About this task » I need the number of lines in the data that include "Silent"; reply with that number alone.

*** Opening of Information given ***

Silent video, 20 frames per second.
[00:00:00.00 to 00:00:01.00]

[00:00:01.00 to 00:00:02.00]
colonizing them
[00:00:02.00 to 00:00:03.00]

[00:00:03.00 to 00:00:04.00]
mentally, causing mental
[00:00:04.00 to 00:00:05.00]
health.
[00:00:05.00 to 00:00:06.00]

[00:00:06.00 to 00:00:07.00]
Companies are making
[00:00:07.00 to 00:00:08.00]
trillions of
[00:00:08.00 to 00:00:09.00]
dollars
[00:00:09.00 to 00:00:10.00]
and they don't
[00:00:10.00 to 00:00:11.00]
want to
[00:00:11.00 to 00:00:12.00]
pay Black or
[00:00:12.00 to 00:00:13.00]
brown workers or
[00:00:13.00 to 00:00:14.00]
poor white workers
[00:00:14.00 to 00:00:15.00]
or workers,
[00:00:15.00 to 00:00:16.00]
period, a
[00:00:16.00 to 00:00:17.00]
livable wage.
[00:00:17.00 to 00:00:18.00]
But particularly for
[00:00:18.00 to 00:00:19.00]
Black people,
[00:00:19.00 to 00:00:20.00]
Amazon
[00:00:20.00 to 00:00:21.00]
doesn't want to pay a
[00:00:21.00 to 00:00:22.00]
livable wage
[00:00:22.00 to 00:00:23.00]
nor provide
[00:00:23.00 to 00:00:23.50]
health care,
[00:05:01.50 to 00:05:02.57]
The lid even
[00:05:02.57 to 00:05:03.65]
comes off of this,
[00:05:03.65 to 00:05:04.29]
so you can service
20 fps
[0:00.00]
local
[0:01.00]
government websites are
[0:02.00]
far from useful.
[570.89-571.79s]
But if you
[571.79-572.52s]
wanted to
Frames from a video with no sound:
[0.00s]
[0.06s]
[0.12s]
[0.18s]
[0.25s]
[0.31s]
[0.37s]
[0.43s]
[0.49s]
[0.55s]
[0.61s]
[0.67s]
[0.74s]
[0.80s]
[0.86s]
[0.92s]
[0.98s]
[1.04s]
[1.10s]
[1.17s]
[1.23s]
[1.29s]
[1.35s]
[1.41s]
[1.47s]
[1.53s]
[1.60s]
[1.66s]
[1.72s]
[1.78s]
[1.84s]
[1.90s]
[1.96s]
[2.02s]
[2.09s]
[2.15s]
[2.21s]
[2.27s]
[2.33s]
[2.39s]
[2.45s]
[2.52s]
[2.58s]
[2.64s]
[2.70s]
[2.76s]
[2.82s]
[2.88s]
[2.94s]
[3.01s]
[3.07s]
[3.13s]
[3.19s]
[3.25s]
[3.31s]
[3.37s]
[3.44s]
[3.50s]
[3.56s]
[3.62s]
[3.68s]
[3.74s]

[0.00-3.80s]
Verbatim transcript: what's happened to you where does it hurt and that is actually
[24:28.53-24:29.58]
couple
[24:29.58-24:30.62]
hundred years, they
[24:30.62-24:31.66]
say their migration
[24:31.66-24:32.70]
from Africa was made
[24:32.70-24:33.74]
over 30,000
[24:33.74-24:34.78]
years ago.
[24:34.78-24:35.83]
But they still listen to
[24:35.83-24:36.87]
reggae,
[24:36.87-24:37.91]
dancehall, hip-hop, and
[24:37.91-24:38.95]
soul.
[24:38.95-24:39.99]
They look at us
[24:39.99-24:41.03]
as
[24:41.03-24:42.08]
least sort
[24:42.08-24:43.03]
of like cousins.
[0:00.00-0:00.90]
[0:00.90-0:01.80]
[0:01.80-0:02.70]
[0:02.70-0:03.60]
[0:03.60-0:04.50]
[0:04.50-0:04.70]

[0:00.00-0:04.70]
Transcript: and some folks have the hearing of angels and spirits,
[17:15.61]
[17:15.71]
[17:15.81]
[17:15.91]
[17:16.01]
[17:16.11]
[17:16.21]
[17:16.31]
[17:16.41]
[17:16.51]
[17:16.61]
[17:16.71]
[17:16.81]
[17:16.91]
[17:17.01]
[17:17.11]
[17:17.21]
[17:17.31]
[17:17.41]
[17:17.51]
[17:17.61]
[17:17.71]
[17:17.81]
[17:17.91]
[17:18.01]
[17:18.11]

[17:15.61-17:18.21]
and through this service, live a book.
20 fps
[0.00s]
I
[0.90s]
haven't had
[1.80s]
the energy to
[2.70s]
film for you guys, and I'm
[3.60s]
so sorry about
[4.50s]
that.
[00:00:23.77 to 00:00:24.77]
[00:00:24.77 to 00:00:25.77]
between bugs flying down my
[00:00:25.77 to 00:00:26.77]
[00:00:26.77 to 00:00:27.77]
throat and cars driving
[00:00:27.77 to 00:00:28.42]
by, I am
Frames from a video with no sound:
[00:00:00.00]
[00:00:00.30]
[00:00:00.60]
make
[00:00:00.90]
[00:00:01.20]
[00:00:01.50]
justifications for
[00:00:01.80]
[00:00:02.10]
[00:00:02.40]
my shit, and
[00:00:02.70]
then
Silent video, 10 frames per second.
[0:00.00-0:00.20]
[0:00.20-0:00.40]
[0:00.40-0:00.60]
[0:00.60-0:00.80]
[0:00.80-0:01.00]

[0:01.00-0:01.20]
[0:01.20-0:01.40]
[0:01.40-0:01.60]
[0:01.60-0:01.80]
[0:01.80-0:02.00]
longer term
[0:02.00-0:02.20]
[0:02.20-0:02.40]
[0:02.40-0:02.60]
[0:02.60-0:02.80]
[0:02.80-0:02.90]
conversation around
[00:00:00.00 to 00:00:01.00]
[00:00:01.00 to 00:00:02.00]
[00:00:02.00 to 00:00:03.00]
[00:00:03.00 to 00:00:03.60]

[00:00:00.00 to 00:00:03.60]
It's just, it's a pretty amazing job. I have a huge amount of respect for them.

*** Close of Information given ***

Task response » 2